But if you add a strong oxidizing agent to a sample of tank water, then the ORP can be really informative - it can tell you how that oxidizer is reacting with substances in the sample. Chlorine (bleach) and its reactions are well-studied in water treatment and it reacts quickly with several things that show up in normal tank water and could be worth knowing.

(I'll type up a procedure in a follow-up post for anyone else who wants to try it. I'm curious what other people's tank water looks like.
edit: procedure detailed in post 11)

Let's look at how ORP behaves with chlorinating a few different samples. Each data point is an addition of bleach solution done every 30 seconds. The available chlorine or free chlorine added is noted as Cl2 (ppm)

ORP_Cl2_SW.png


It takes barely any Cl2 to raise the ORP of distilled water (Blue)
My tank water (Green)
1L of that tank water placed in a beaker with 10mL GAC and bubbled for 24 hours greatly reduced the amount of Cl2 reactive compounds in my tank water (Red line)
Fresh Instant Ocean at matching 1.026sg to my tank water, bubbled for 3 hours contains an interestingly large amount of Cl2 reacting compounds. (Yellow)

So what sorts of things is the Cl2 reacting with? Since I.O. is complicated, I'll use the GAC-treated tank water as a baseline.
ORP_Cl2_NH3_Gln.png


In Red are the GAC-bubbled tank water samples at 24 and 48hrs.
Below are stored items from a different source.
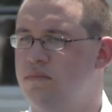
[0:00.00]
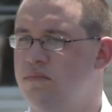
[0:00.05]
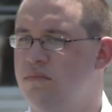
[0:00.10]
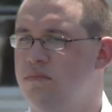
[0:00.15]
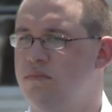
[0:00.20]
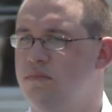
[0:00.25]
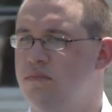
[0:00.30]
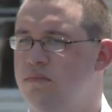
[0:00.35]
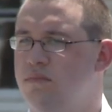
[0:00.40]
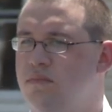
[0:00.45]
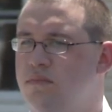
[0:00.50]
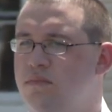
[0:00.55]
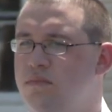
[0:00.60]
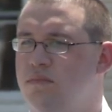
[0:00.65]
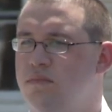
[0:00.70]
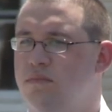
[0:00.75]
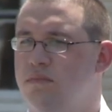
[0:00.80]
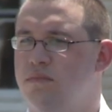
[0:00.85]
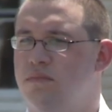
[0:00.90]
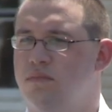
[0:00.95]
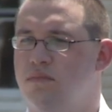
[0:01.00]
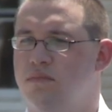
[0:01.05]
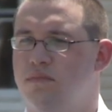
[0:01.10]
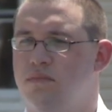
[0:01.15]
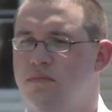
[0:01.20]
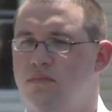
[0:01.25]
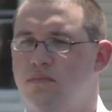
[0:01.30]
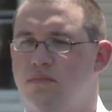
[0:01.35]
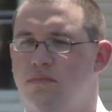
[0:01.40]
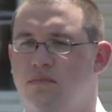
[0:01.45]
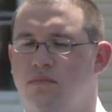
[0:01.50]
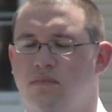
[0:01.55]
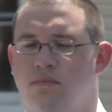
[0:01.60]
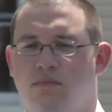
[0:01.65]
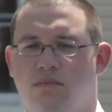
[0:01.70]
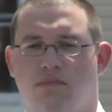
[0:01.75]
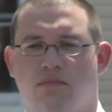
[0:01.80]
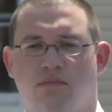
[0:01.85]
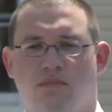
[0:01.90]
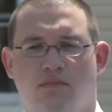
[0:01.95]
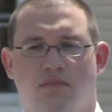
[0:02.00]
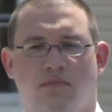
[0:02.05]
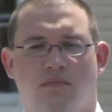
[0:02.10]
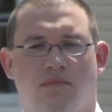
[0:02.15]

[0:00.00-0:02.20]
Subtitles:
No words are spoken by the person on screen.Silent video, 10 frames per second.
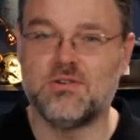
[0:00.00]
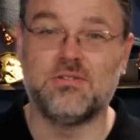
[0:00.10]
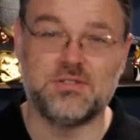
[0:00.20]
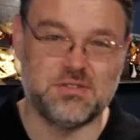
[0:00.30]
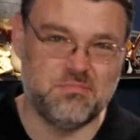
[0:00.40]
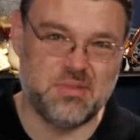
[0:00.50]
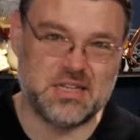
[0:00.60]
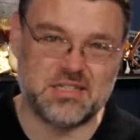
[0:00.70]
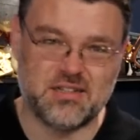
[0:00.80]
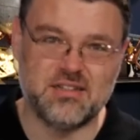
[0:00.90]
cores,
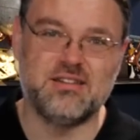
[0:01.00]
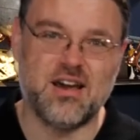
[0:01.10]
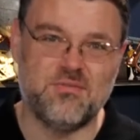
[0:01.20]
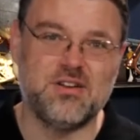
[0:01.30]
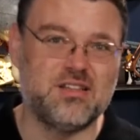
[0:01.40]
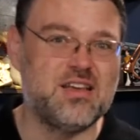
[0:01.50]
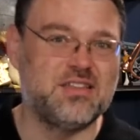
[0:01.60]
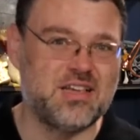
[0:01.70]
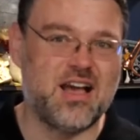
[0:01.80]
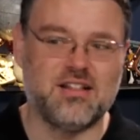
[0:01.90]
basically. Not really,
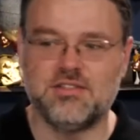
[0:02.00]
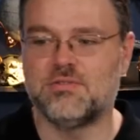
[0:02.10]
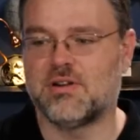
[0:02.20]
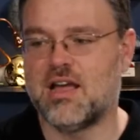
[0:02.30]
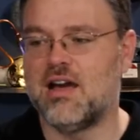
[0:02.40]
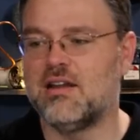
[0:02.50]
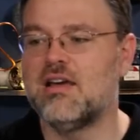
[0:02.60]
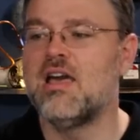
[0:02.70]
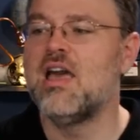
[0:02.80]
exactly, sort of, kinda.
Very little additional removal of organics occurred from 24-48 hr.
In Teal, the GAC baseline water spiked with 0.6ppm total ammonia (calculated as NH3ppm) has this really eye-catching shift at 600-650mV.
In Purple is the baseline water spiked with 1.67ppm of the amino acid Glutamine.
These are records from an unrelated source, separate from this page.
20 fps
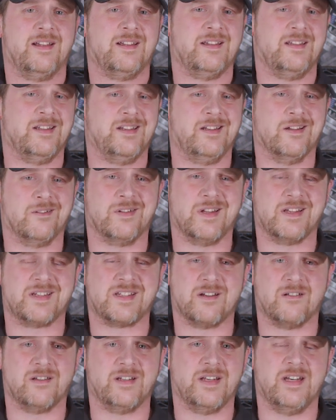You don't
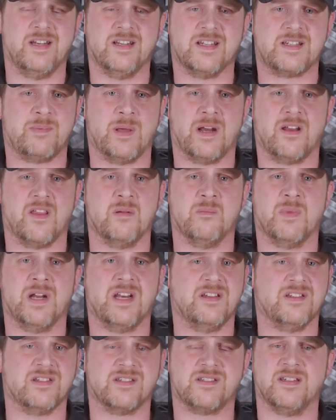necessarily need to spend all that
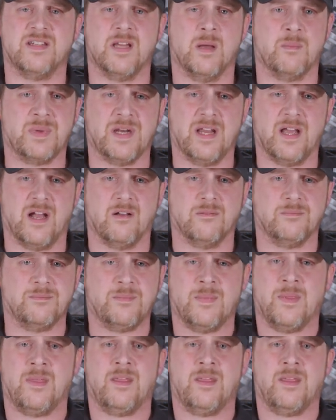money just to dump it out.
As you can see, the chemistry of chlorination is really sensitive to these N-containing compounds, and the details of the reaction show up in the ORP. The rapid jump in the ORP of the chlorinated ammonia sample apparently correlates to the destruction of chloramine (google image from a paper).

In fact the amount of additional Cl2 required to raise the ORP of ammonia and amino acids seems to agree with chemistry theory fairly well.
If you convert concentrations in the above graph to moles, you get in the ballpark of 1.28 Cl2 per ammonia (theory is 1.5) and about 2.04 Cl2 per glutamine (theory is 2 - in short time).

What else does and doesn't react with Chlorine that might matter for tank water.
The major nutrients PO4 and NO3 seem totally unreactive with Cl2 over a short period.

Cl2_NO3_PO4.png

Adding PO4 of 1ppm and NO3 of 10ppm didn't have any effect on the amount of Cl2 required to raise ORP of tank water (within uncertainty).

What does affect it?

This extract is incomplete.